_About this exercise_. Please make an exact transcription of all the data that follows.

_Data shown_.
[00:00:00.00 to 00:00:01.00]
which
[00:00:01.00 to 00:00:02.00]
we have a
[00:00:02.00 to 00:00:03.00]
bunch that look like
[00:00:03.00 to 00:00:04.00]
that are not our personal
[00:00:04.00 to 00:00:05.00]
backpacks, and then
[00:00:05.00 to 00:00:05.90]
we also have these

_Output of the task_.
[00:00:00.00 to 00:00:01.00]
which
[00:00:01.00 to 00:00:02.00]
we have a
[00:00:02.00 to 00:00:03.00]
bunch that look like
[00:00:03.00 to 00:00:04.00]
that are not our personal
[00:00:04.00 to 00:00:05.00]
backpacks, and then
[00:00:05.00 to 00:00:05.90]
we also have these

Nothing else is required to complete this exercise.